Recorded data
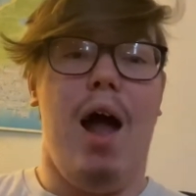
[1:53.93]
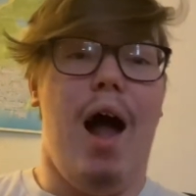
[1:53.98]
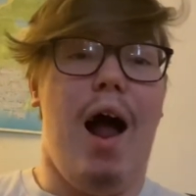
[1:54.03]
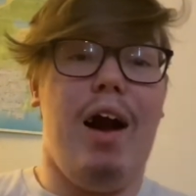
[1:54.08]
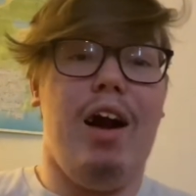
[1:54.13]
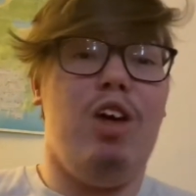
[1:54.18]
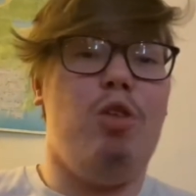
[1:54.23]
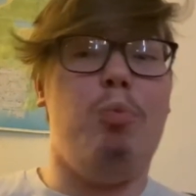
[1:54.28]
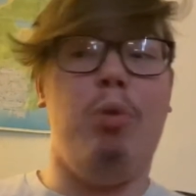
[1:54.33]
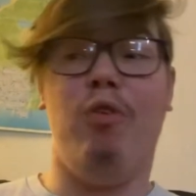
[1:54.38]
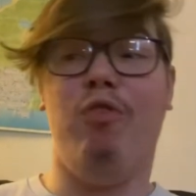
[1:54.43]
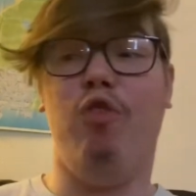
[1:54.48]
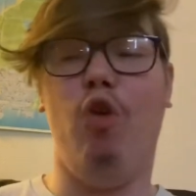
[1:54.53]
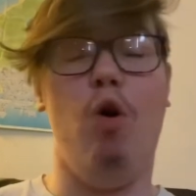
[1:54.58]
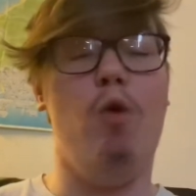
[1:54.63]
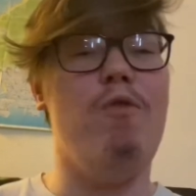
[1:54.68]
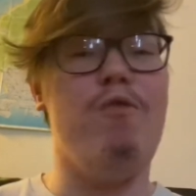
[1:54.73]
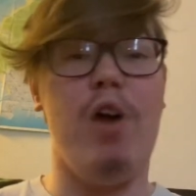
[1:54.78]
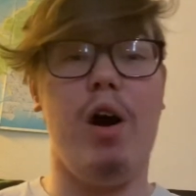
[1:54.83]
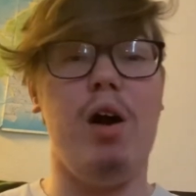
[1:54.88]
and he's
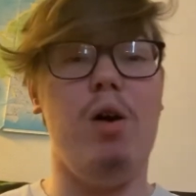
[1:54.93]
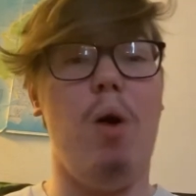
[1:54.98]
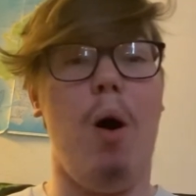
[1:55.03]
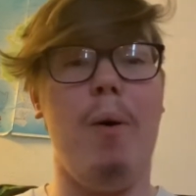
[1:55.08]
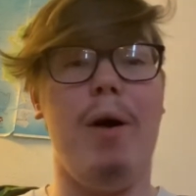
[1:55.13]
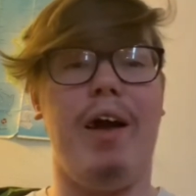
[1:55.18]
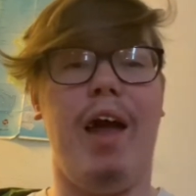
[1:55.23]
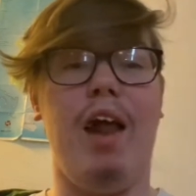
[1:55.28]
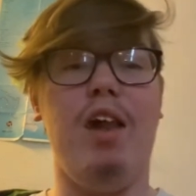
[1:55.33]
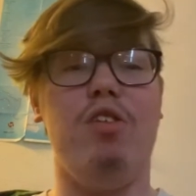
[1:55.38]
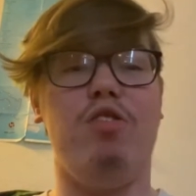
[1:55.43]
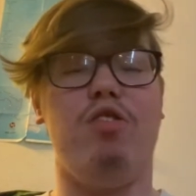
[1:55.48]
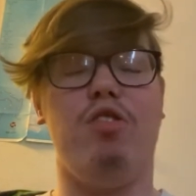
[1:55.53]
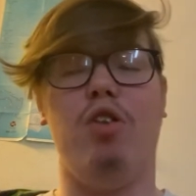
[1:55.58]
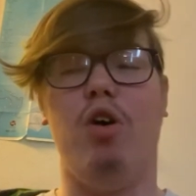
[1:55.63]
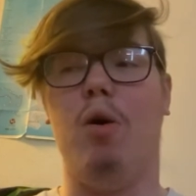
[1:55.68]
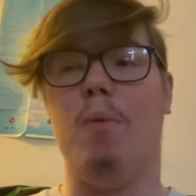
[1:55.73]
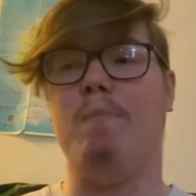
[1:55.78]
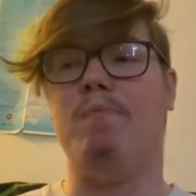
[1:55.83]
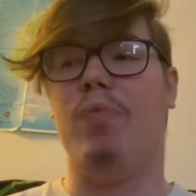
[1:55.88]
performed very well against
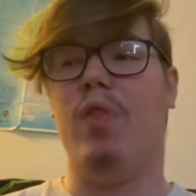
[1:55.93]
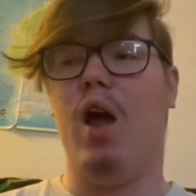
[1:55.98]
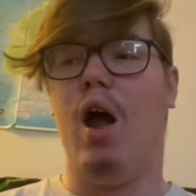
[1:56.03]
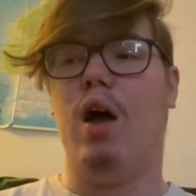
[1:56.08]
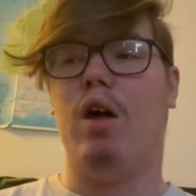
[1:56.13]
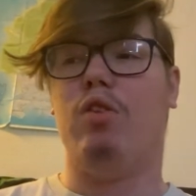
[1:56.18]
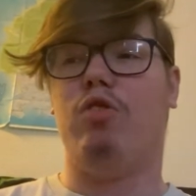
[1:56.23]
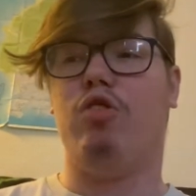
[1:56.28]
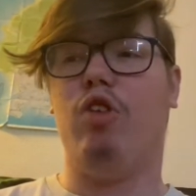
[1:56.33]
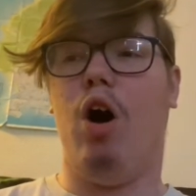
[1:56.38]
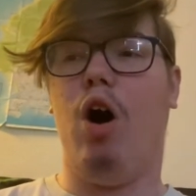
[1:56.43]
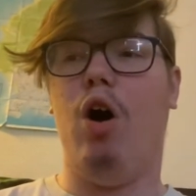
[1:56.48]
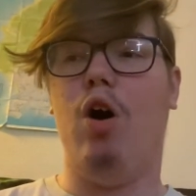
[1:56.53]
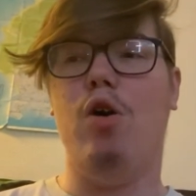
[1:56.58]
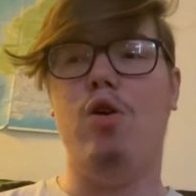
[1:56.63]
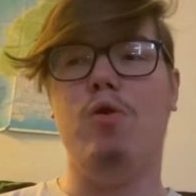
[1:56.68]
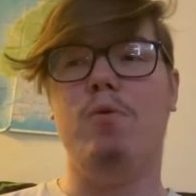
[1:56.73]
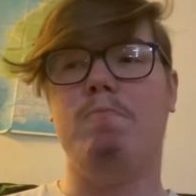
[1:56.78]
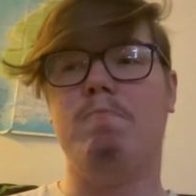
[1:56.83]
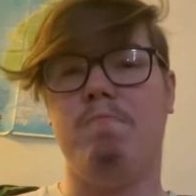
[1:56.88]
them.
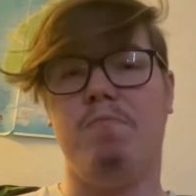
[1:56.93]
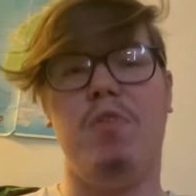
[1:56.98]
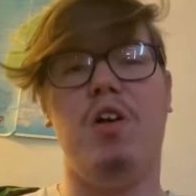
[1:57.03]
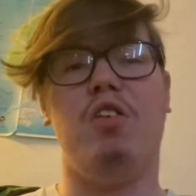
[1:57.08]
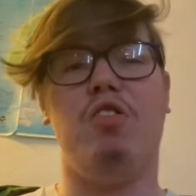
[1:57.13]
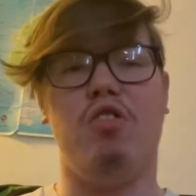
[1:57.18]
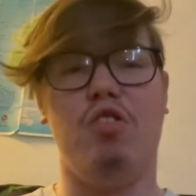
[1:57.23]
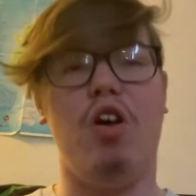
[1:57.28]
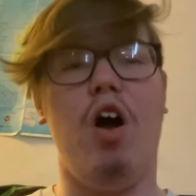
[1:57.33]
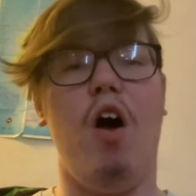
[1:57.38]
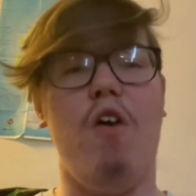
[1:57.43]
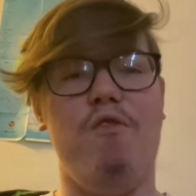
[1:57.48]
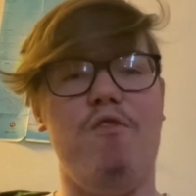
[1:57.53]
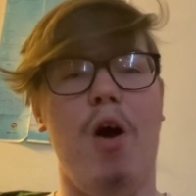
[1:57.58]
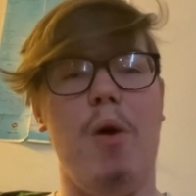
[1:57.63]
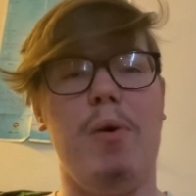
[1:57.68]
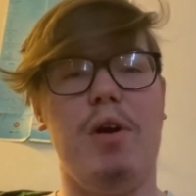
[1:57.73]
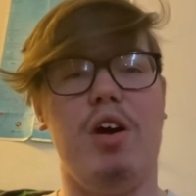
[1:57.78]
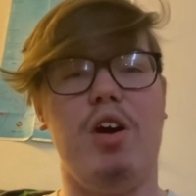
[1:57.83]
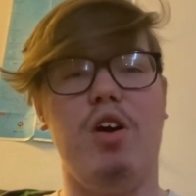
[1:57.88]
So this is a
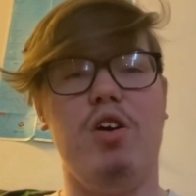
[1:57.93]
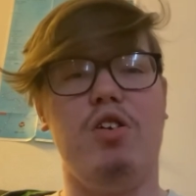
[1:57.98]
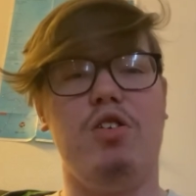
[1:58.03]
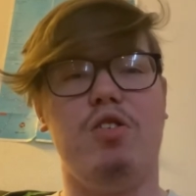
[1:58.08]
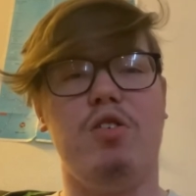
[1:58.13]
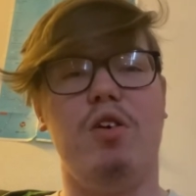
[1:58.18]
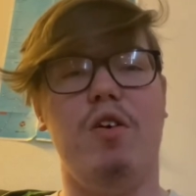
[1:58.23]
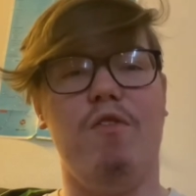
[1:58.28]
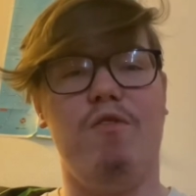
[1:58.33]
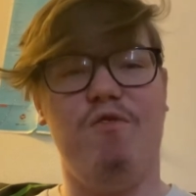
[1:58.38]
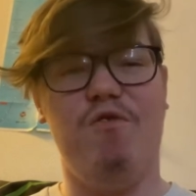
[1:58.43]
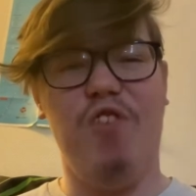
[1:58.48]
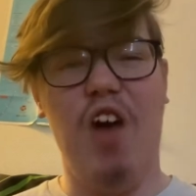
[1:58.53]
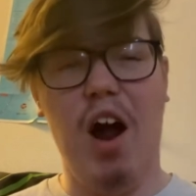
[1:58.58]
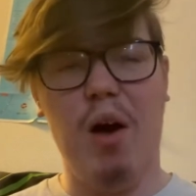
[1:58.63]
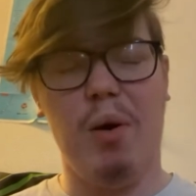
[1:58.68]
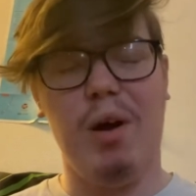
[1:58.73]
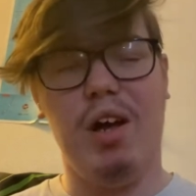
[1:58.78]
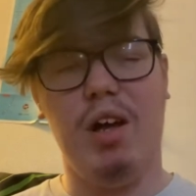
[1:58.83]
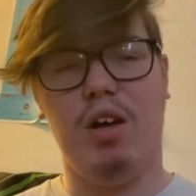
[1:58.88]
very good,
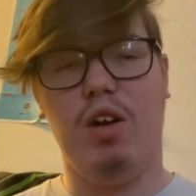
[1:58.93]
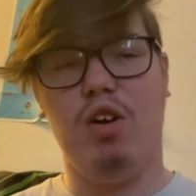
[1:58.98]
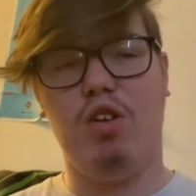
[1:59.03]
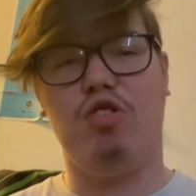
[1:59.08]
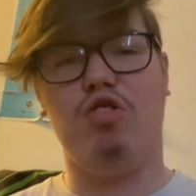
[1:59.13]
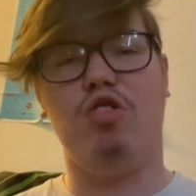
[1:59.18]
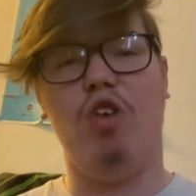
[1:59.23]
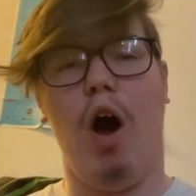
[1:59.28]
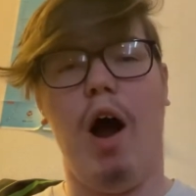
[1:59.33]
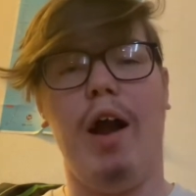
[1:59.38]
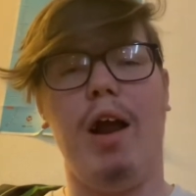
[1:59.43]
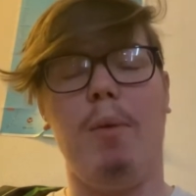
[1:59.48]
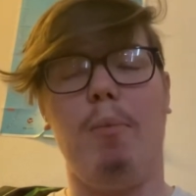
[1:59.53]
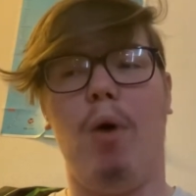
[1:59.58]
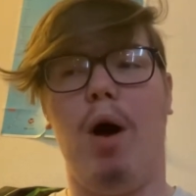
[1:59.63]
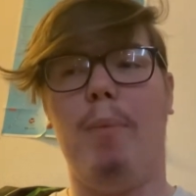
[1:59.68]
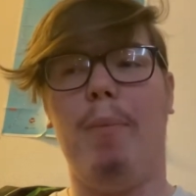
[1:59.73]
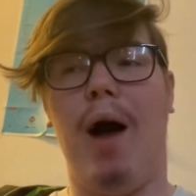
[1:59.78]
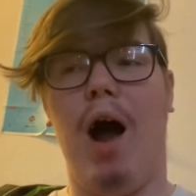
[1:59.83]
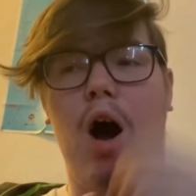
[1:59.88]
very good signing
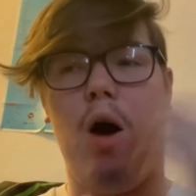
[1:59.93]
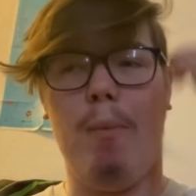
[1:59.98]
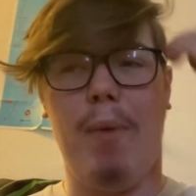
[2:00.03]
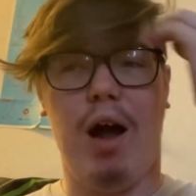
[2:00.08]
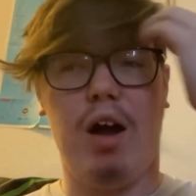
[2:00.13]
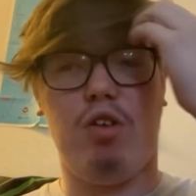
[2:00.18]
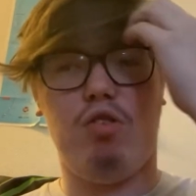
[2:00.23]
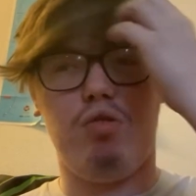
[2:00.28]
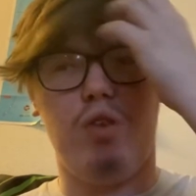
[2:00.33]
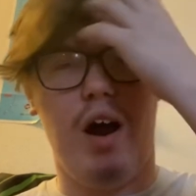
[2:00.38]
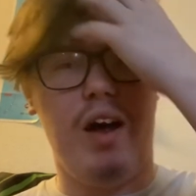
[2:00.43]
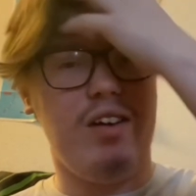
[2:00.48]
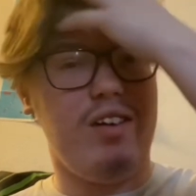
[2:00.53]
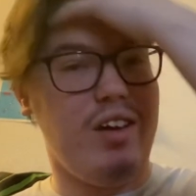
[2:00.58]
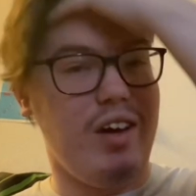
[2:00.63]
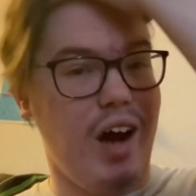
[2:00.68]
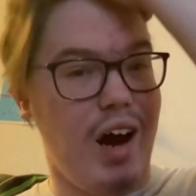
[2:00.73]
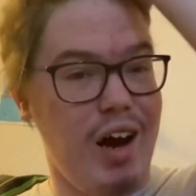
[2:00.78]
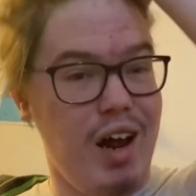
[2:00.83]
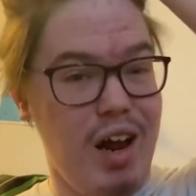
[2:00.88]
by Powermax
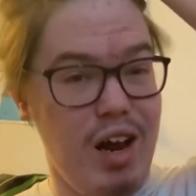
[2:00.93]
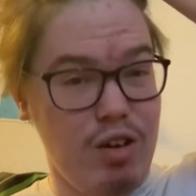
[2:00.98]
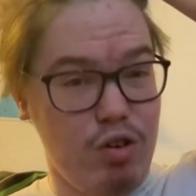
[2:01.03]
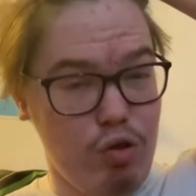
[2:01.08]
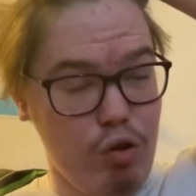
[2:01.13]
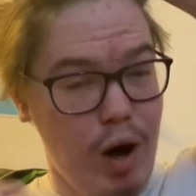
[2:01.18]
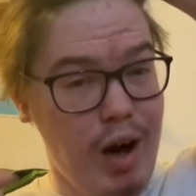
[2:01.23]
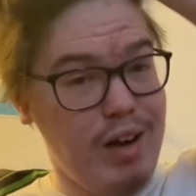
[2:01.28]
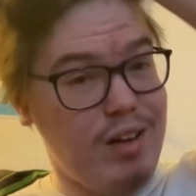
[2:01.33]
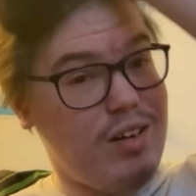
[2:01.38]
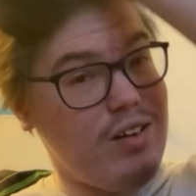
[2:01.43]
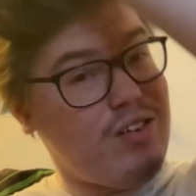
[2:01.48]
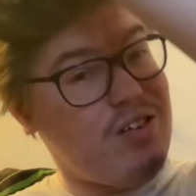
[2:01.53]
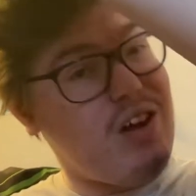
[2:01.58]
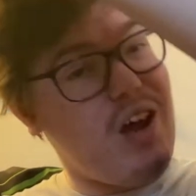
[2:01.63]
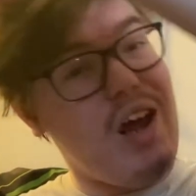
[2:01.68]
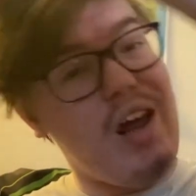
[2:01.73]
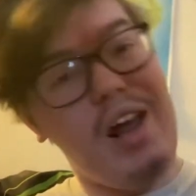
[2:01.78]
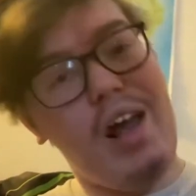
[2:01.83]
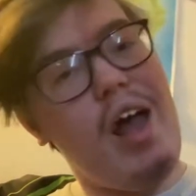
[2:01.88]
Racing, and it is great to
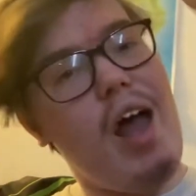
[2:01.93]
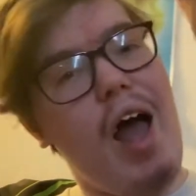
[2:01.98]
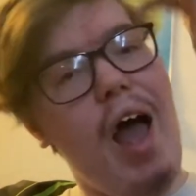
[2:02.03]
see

(What is required) Repeat the data exactly as written, but without the pictures.

(Output)
[1:53.93]
[1:53.98]
[1:54.03]
[1:54.08]
[1:54.13]
[1:54.18]
[1:54.23]
[1:54.28]
[1:54.33]
[1:54.38]
[1:54.43]
[1:54.48]
[1:54.53]
[1:54.58]
[1:54.63]
[1:54.68]
[1:54.73]
[1:54.78]
[1:54.83]
[1:54.88]
and he's
[1:54.93]
[1:54.98]
[1:55.03]
[1:55.08]
[1:55.13]
[1:55.18]
[1:55.23]
[1:55.28]
[1:55.33]
[1:55.38]
[1:55.43]
[1:55.48]
[1:55.53]
[1:55.58]
[1:55.63]
[1:55.68]
[1:55.73]
[1:55.78]
[1:55.83]
[1:55.88]
performed very well against
[1:55.93]
[1:55.98]
[1:56.03]
[1:56.08]
[1:56.13]
[1:56.18]
[1:56.23]
[1:56.28]
[1:56.33]
[1:56.38]
[1:56.43]
[1:56.48]
[1:56.53]
[1:56.58]
[1:56.63]
[1:56.68]
[1:56.73]
[1:56.78]
[1:56.83]
[1:56.88]
them.
[1:56.93]
[1:56.98]
[1:57.03]
[1:57.08]
[1:57.13]
[1:57.18]
[1:57.23]
[1:57.28]
[1:57.33]
[1:57.38]
[1:57.43]
[1:57.48]
[1:57.53]
[1:57.58]
[1:57.63]
[1:57.68]
[1:57.73]
[1:57.78]
[1:57.83]
[1:57.88]
So this is a
[1:57.93]
[1:57.98]
[1:58.03]
[1:58.08]
[1:58.13]
[1:58.18]
[1:58.23]
[1:58.28]
[1:58.33]
[1:58.38]
[1:58.43]
[1:58.48]
[1:58.53]
[1:58.58]
[1:58.63]
[1:58.68]
[1:58.73]
[1:58.78]
[1:58.83]
[1:58.88]
very good,
[1:58.93]
[1:58.98]
[1:59.03]
[1:59.08]
[1:59.13]
[1:59.18]
[1:59.23]
[1:59.28]
[1:59.33]
[1:59.38]
[1:59.43]
[1:59.48]
[1:59.53]
[1:59.58]
[1:59.63]
[1:59.68]
[1:59.73]
[1:59.78]
[1:59.83]
[1:59.88]
very good signing
[1:59.93]
[1:59.98]
[2:00.03]
[2:00.08]
[2:00.13]
[2:00.18]
[2:00.23]
[2:00.28]
[2:00.33]
[2:00.38]
[2:00.43]
[2:00.48]
[2:00.53]
[2:00.58]
[2:00.63]
[2:00.68]
[2:00.73]
[2:00.78]
[2:00.83]
[2:00.88]
by Powermax
[2:00.93]
[2:00.98]
[2:01.03]
[2:01.08]
[2:01.13]
[2:01.18]
[2:01.23]
[2:01.28]
[2:01.33]
[2:01.38]
[2:01.43]
[2:01.48]
[2:01.53]
[2:01.58]
[2:01.63]
[2:01.68]
[2:01.73]
[2:01.78]
[2:01.83]
[2:01.88]
Racing, and it is great to
[2:01.93]
[2:01.98]
[2:02.03]
see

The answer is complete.